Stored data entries

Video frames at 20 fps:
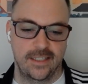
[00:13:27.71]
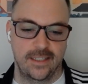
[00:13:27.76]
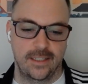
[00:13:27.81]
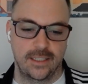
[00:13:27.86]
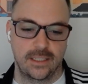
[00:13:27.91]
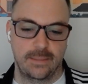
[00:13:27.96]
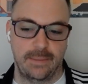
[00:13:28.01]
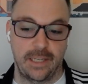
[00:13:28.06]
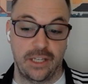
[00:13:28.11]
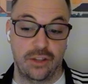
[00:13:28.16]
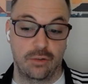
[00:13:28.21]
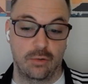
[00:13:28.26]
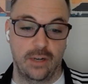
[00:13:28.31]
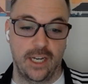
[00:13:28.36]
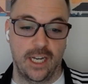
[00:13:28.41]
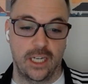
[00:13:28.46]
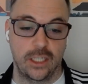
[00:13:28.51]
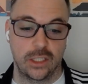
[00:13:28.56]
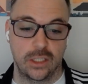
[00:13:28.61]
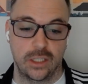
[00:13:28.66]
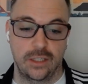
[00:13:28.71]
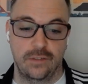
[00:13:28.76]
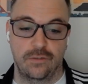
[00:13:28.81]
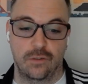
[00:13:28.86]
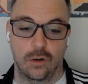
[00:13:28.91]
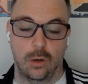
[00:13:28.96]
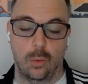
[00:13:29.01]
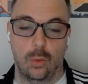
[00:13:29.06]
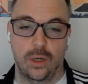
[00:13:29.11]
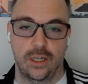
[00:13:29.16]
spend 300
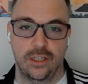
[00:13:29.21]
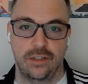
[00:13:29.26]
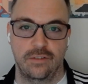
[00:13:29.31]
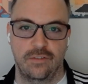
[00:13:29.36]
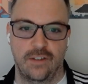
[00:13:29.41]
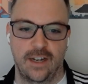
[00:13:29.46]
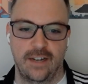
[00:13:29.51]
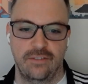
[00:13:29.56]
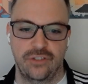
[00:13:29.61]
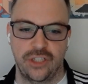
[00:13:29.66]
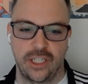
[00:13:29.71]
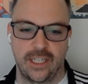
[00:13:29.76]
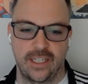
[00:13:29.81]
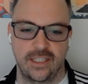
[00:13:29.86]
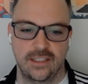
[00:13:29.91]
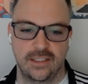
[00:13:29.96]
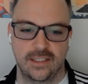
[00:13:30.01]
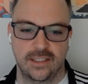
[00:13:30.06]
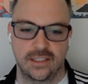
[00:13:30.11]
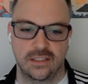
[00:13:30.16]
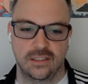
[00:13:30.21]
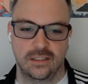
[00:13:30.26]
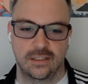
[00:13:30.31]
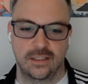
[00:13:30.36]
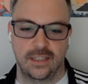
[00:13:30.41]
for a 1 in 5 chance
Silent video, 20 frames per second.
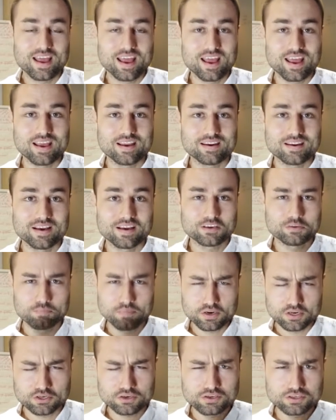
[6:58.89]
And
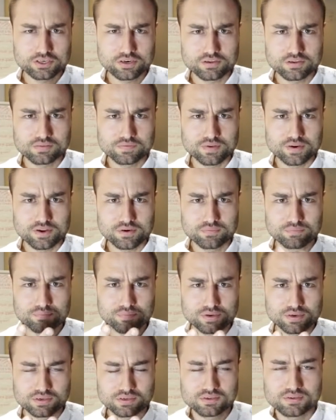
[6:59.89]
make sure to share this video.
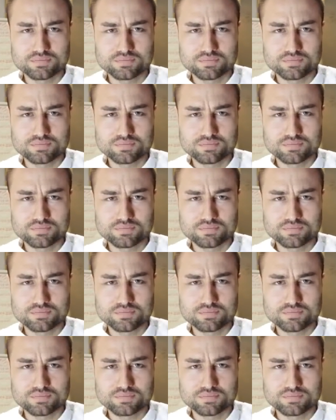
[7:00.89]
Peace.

About this task — Please repeat the records above word for word, and do not include the pictures.

Answer space —
Video frames at 20 fps:
[00:13:27.71]
[00:13:27.76]
[00:13:27.81]
[00:13:27.86]
[00:13:27.91]
[00:13:27.96]
[00:13:28.01]
[00:13:28.06]
[00:13:28.11]
[00:13:28.16]
[00:13:28.21]
[00:13:28.26]
[00:13:28.31]
[00:13:28.36]
[00:13:28.41]
[00:13:28.46]
[00:13:28.51]
[00:13:28.56]
[00:13:28.61]
[00:13:28.66]
[00:13:28.71]
[00:13:28.76]
[00:13:28.81]
[00:13:28.86]
[00:13:28.91]
[00:13:28.96]
[00:13:29.01]
[00:13:29.06]
[00:13:29.11]
[00:13:29.16]
spend 300
[00:13:29.21]
[00:13:29.26]
[00:13:29.31]
[00:13:29.36]
[00:13:29.41]
[00:13:29.46]
[00:13:29.51]
[00:13:29.56]
[00:13:29.61]
[00:13:29.66]
[00:13:29.71]
[00:13:29.76]
[00:13:29.81]
[00:13:29.86]
[00:13:29.91]
[00:13:29.96]
[00:13:30.01]
[00:13:30.06]
[00:13:30.11]
[00:13:30.16]
[00:13:30.21]
[00:13:30.26]
[00:13:30.31]
[00:13:30.36]
[00:13:30.41]
for a 1 in 5 chance
Silent video, 20 frames per second.
[6:58.89]
And
[6:59.89]
make sure to share this video.
[7:00.89]
Peace.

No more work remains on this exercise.